Where Have All The Signs Gone?

I was just curious as to what it has been like in other areas. I live just south of Seattle, and in my area it has been amazing to watch all of the investor and mortgage broker signs just disappear. I personally don’t put out signs, so I wasn’t sure if code enforcement was leaning hard on people or if they’ve all just run for the hills. I suspect it’s the latter.


I’ve seen less in my area as well. I think many investors are changing strategies or getting out altogether.

I’ve also noticed less investor signs. I think investors are sitting on the fence waiting to see what happens with the mortgage industry and real estate market in general. The risks just keep adding up. It may also be harder for many of them to get loans??

Or it could be they have realized that signs are not the most effective form of advertising for them?

Signs are usually not going to get it done for you. The fact that they ARE disappearing just means the market is cleaning out all the easy money people.

Remember a few years ago when you could buy a home at full market price, paint the living room and kitchen, put in new rugs and make $75K?
Those people and the dopes who thought that would go on indefinitetly are GONE! Thank GOD. Now is the time to get your marketing machine rolling and I’ll tell you why…

Contrarian economics. What?? Yes, let me explain.

A few years ago some elderly women sitting in her home KNEW the market for homes was great because 30 people a month were calling her asking to buy her home because the lawn wasn’t cut. Now that same lady is sitting in her house watching TV, every night she see’s how bad this real estate market is getting. She knows her house needs lot’s of work and doesn’t think a realtor in this market would have any interest in her house. She also hasn’t gotten a phone call to sell her home in over 2 years.

That’s were we come in…We market to her and she calls…Hi, absolutely I’d be interested in looking at your house maam. I’m sure you know what’s going on in the real estate market now.
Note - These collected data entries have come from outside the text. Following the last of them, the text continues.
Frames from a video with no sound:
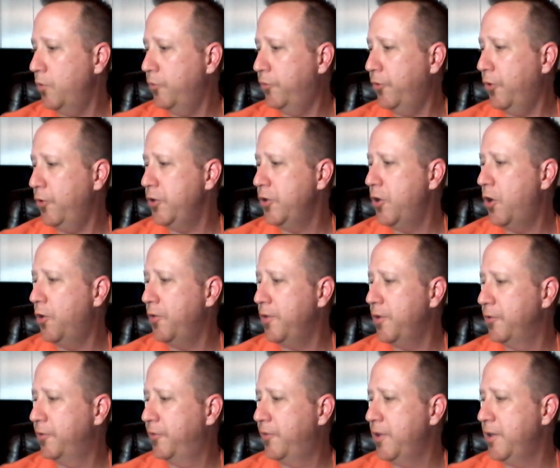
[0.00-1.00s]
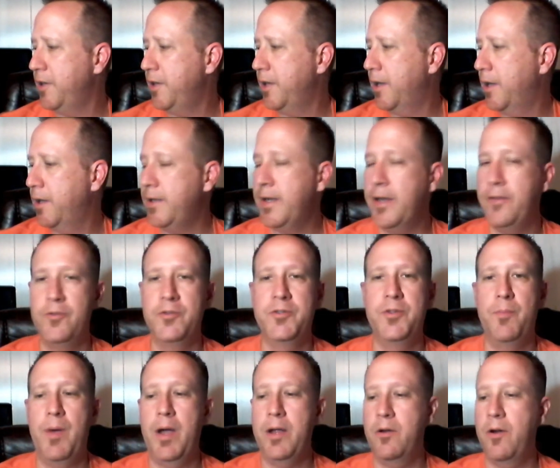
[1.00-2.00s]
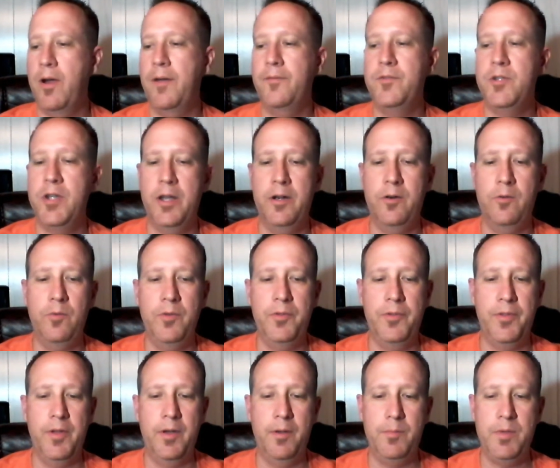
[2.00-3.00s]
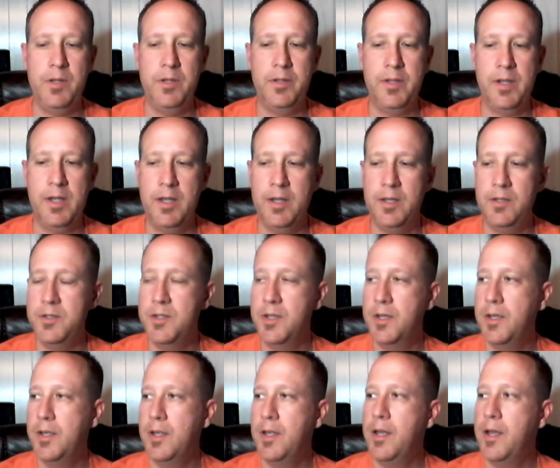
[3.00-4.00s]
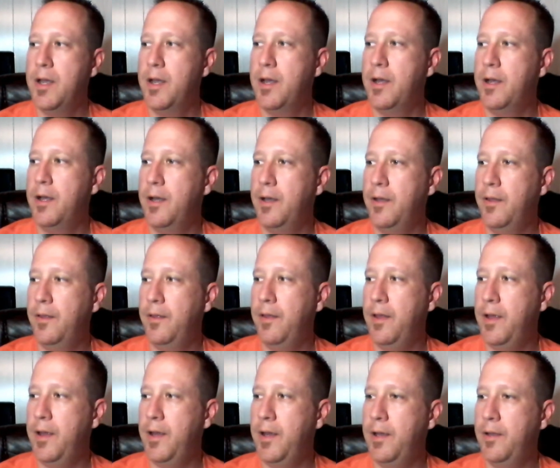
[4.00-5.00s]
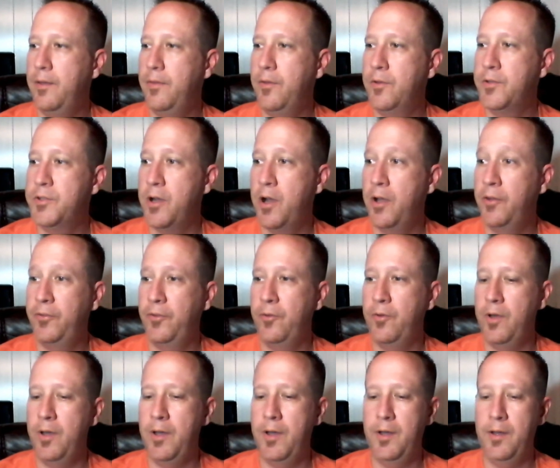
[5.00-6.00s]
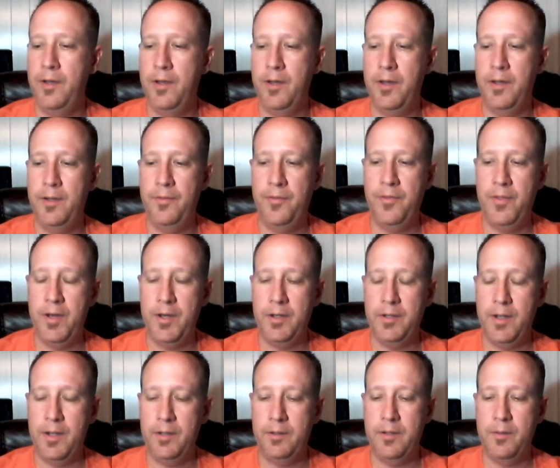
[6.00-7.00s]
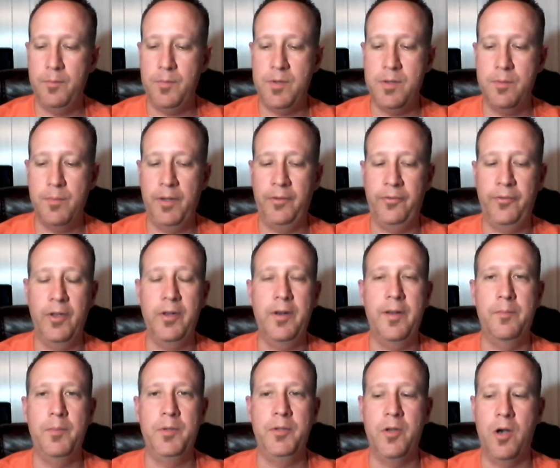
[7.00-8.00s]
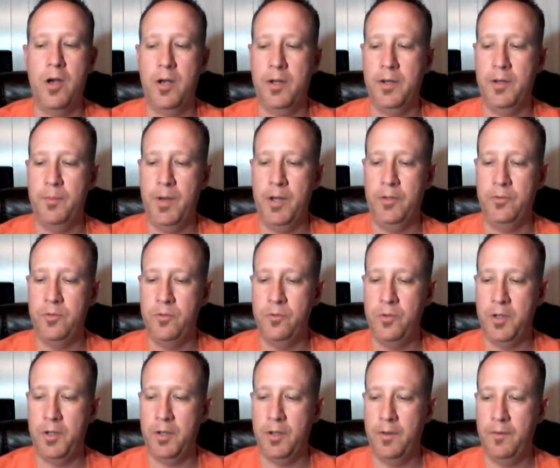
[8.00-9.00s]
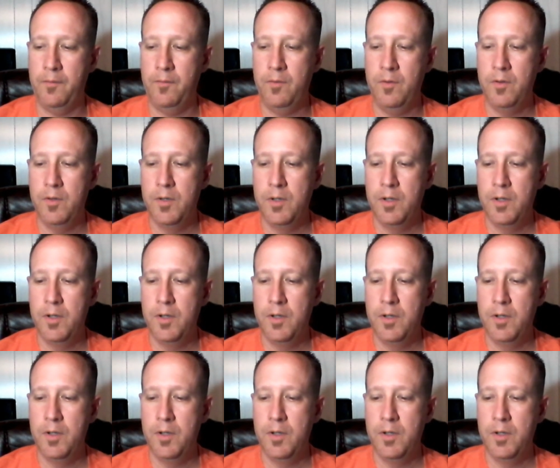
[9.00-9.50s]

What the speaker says: So there's the there's the Minecraft channel with me and the kids, and there's also a thing that me and my son have been talking about doing of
It’s bad, but the good news is at least you called me now, because who knows what next year will be like.
Yes, the house does need a lot of work but I’ll tell you what. I’ll buy it… I’ll close in 10 days, and I’ll get a moving truck here for you at my expense, to get your things (crap) cleared out of here. This is what I can pay for your house. I have a sales agreement with me if you want I’ll have a check at my lawyers today for the deposit. You can pick up your money in 2 weeks. How’s that sound?


The time to buy ANYTHING is when no one else wants it.

You took the words out of my mouth…

I’m a fairly new investor, but what you said makes sense, fdjake. I had lunch with a full-time investor yesterday, and the market conditions don’t seem to have phased him much at all. He’s a buy-and-hold guy, who does an occasional wholesale flip for cash flow. One of the things he stressed when I talked to him is to be as creative as possible. Many of the quick cash artists only know (or knew) how to buy all cash, limiting their exit strategies when the market changed and lenders started closing their doors and tightening standards.

City’s cracked down and fined people tens of thousands for littering and illegal posting.

Thats why the down turn in the yellow signs.

Btw, in my direct local area (the three towns I spend the most time in) there were 5-6 different investors using bandits 6 months ago. You know how many there are now? 0.

No biggie, let the little guys wash out. I’m teaming up with a big guy to help him with his marketing, networking, etc and I’m sure it will be a great market to be in soon as prices continue to drop. Looking at some different strategies now that are geared more towards a down market.

I have also seen a lot less signs. I think the reason being is because of just current market trends. With the current issue of loans, signs are just a broad-based approach to trying to find applicable candidates. Companies are probably now honing into new strategies to prevent less-applicable candidates from contacting them and instead target mediums that higher-income or better credit demographics for frequently visit.